_EXERCISE DIRECTIONS_
Every entry below must be transcribed word for word, and the images must be left out.

════════════════

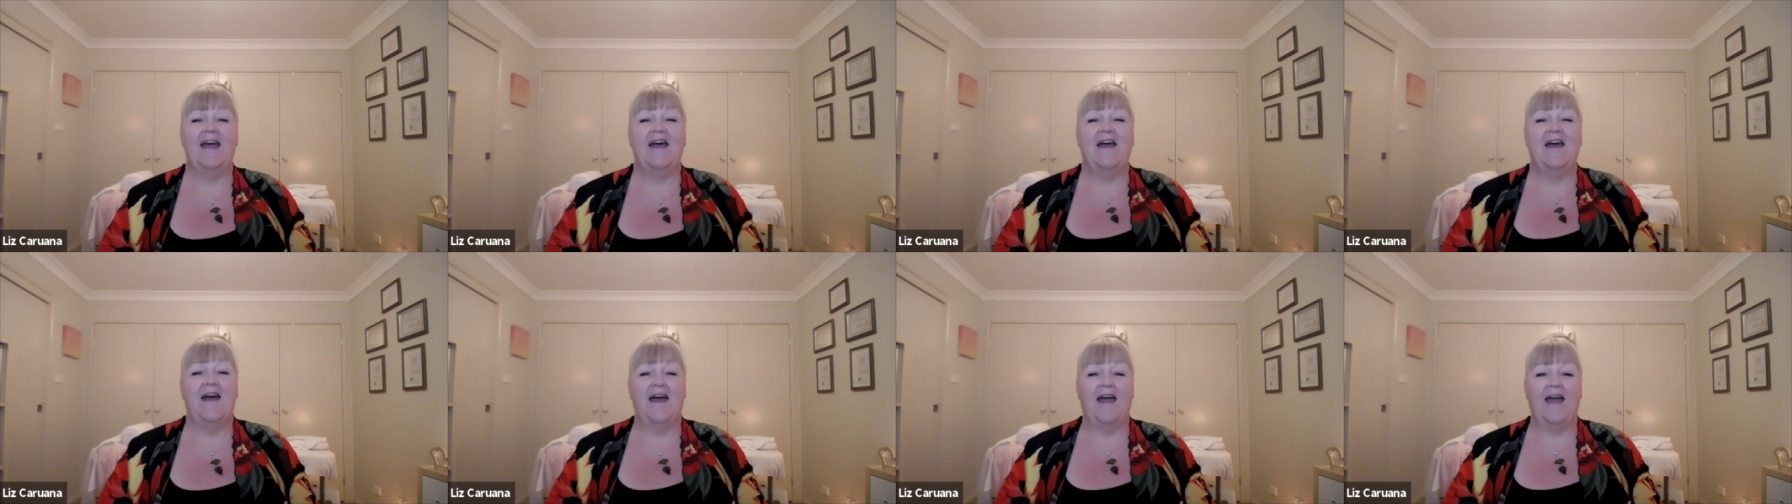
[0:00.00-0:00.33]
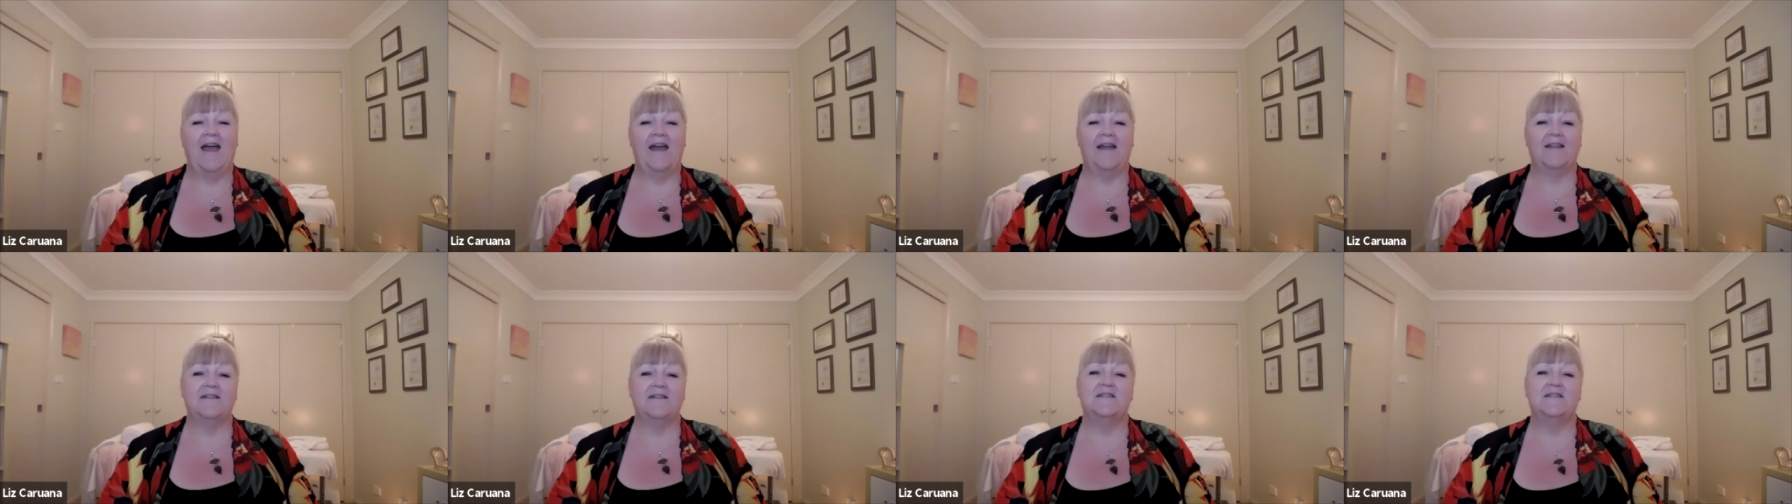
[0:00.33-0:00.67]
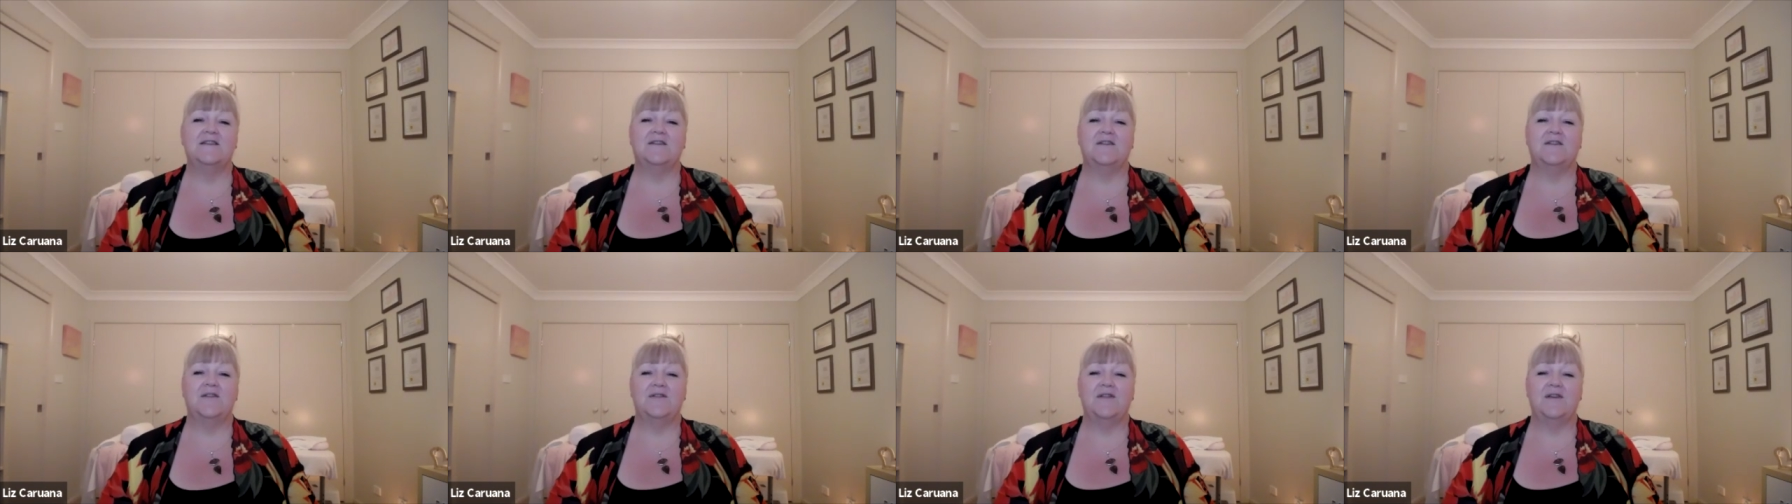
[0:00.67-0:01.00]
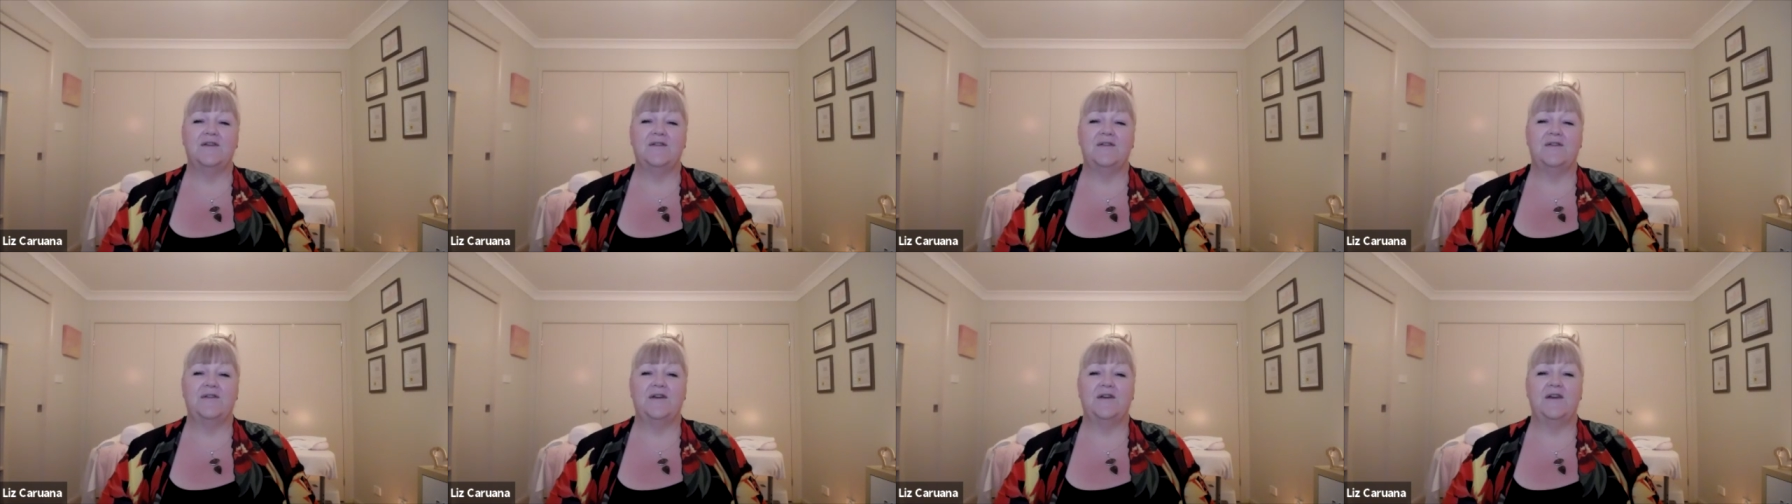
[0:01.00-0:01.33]
And
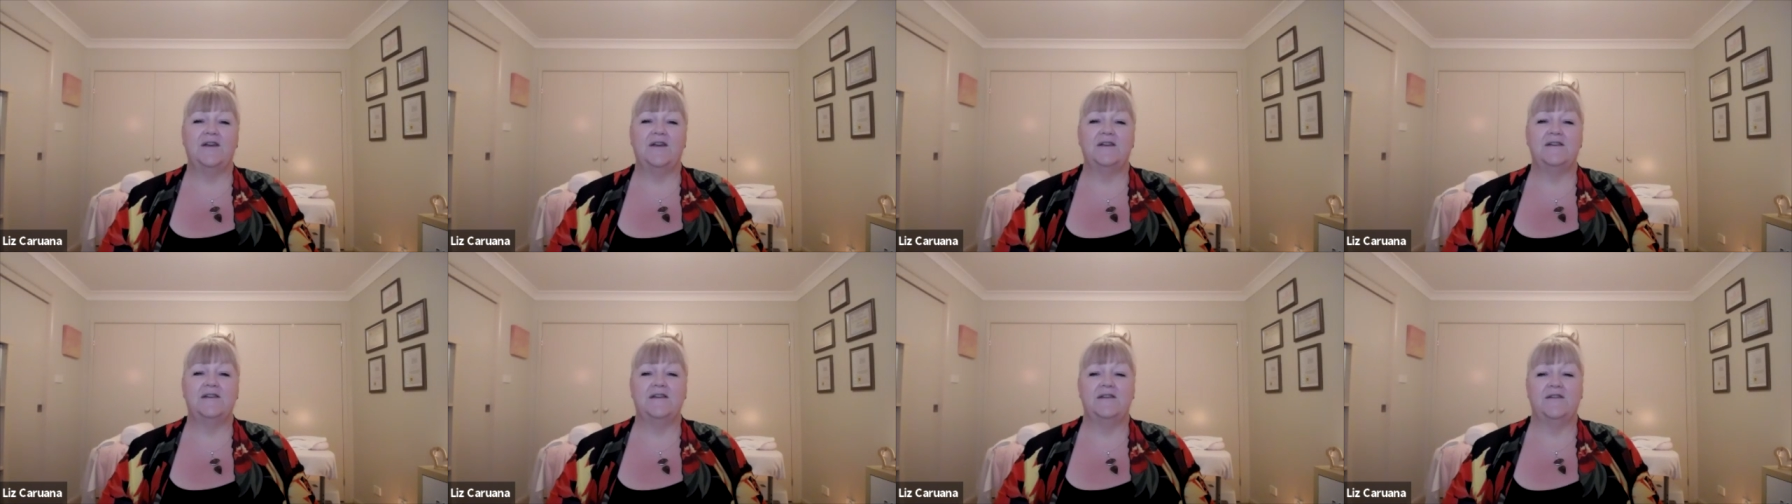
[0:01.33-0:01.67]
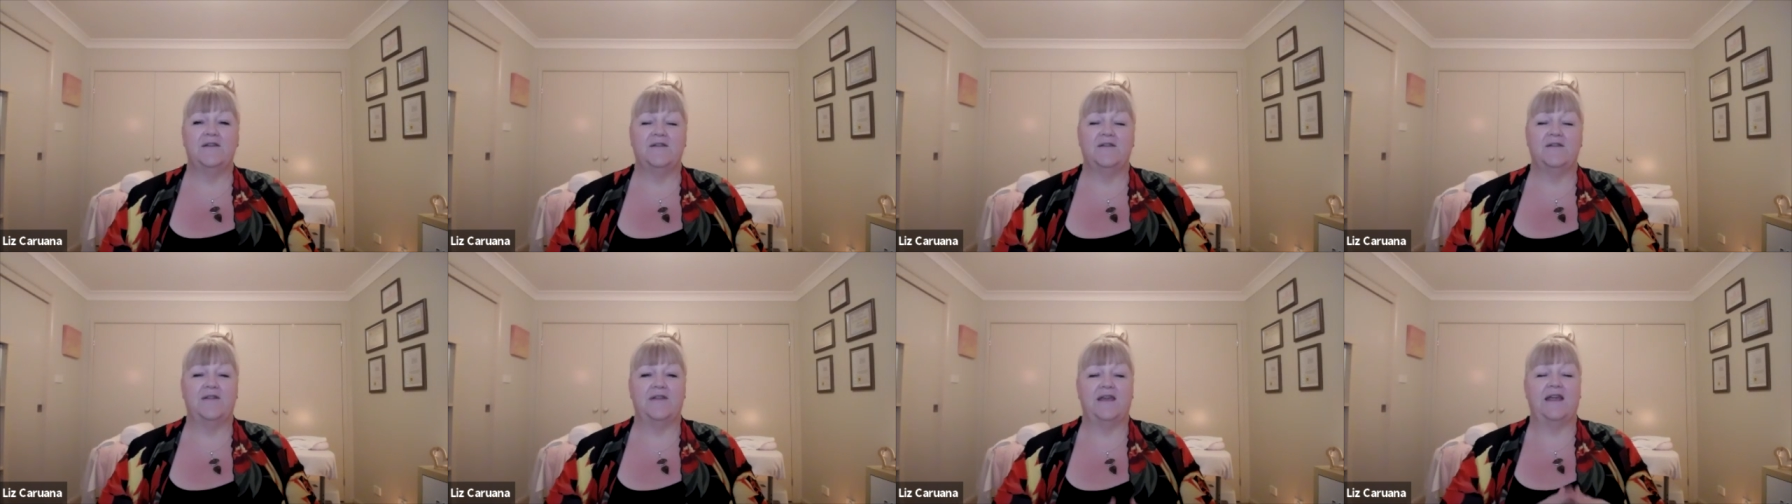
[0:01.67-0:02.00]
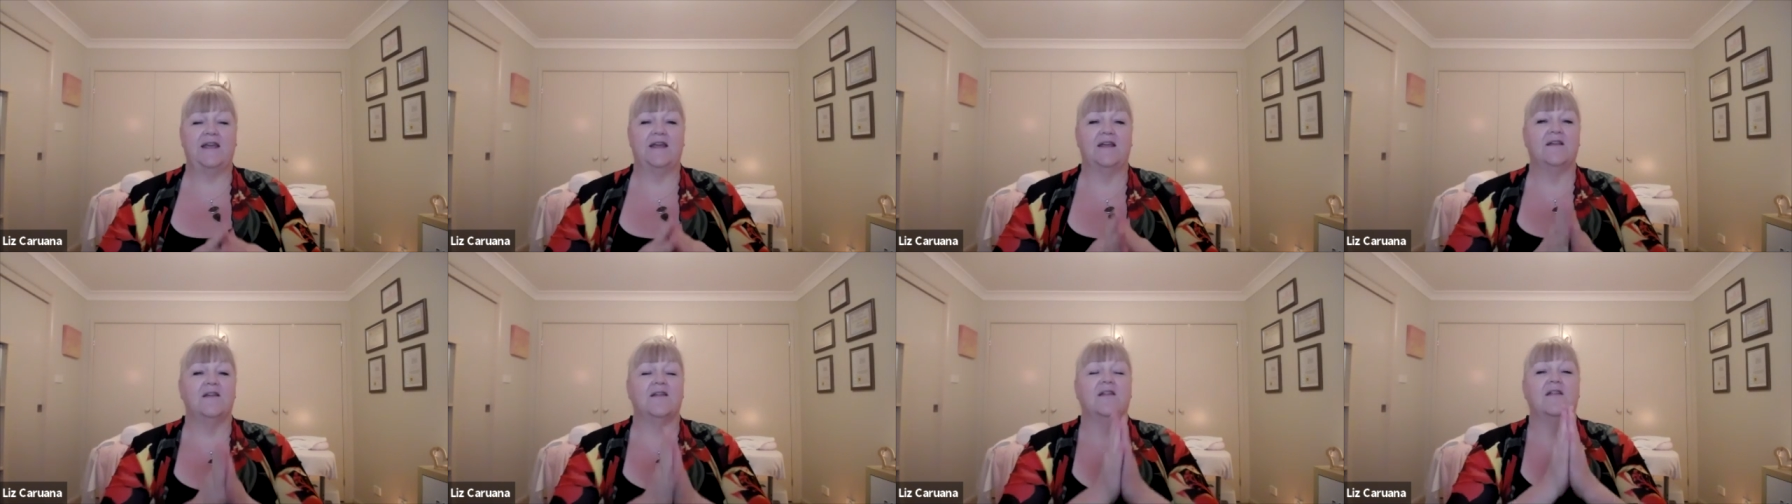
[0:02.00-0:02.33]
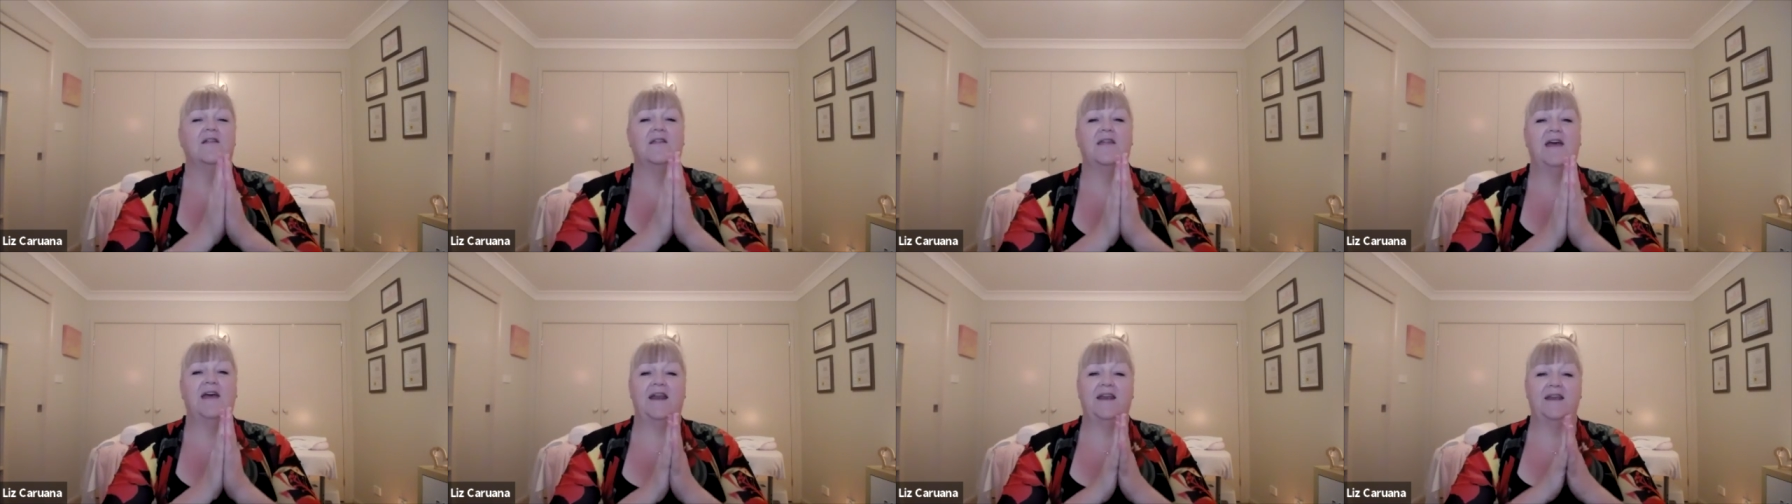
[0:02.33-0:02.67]
the third thing
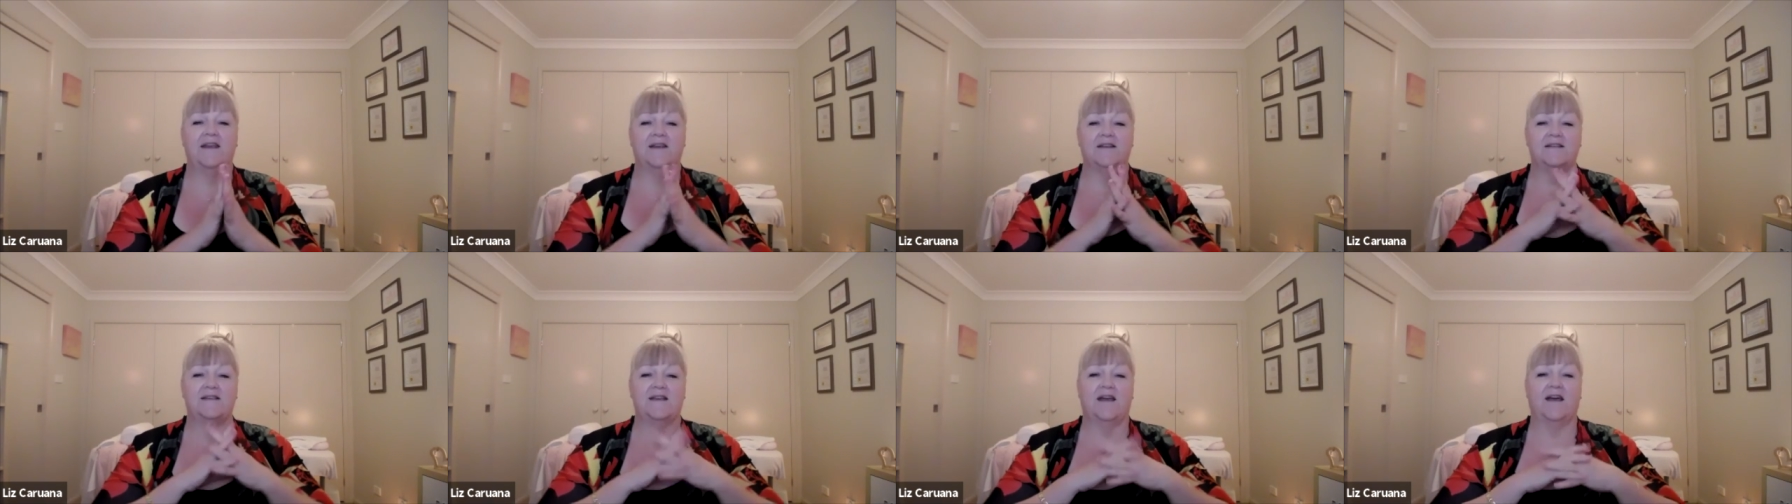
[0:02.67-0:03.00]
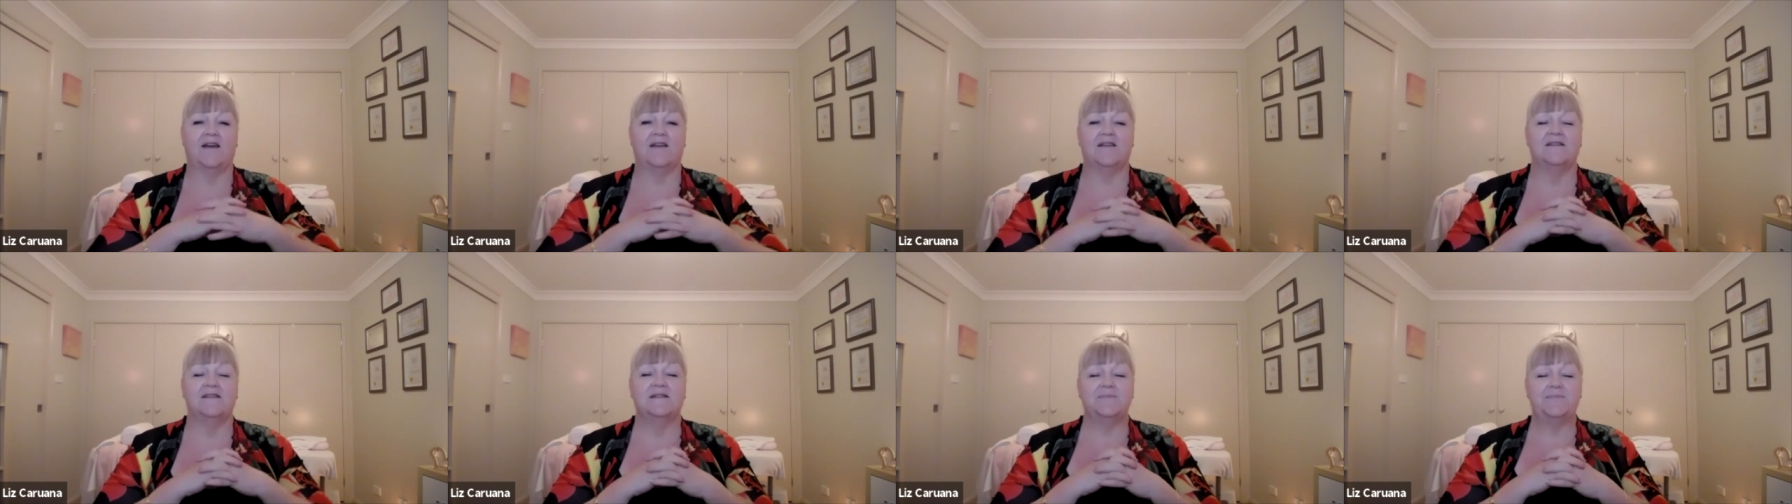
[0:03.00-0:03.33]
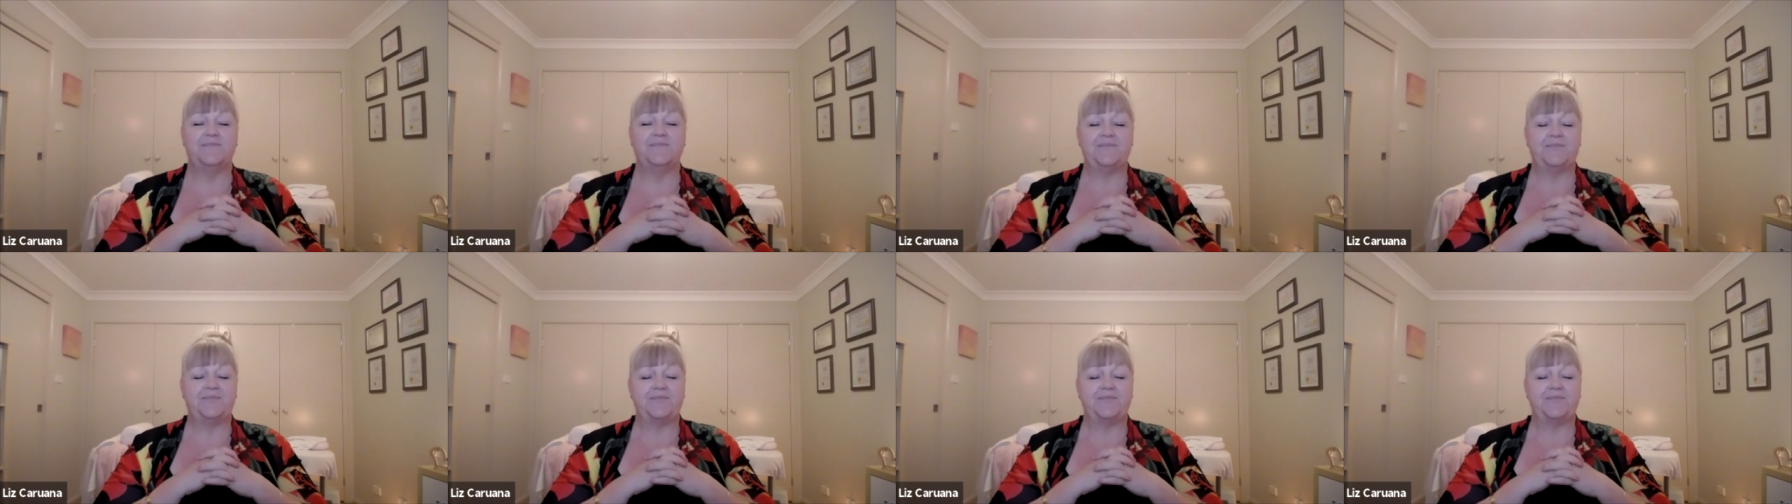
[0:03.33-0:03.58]
that it does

════════════════

_PROBLEM SOLUTION_
[0:00.00-0:00.33]
[0:00.33-0:00.67]
[0:00.67-0:01.00]
[0:01.00-0:01.33]
And
[0:01.33-0:01.67]
[0:01.67-0:02.00]
[0:02.00-0:02.33]
[0:02.33-0:02.67]
the third thing
[0:02.67-0:03.00]
[0:03.00-0:03.33]
[0:03.33-0:03.58]
that it does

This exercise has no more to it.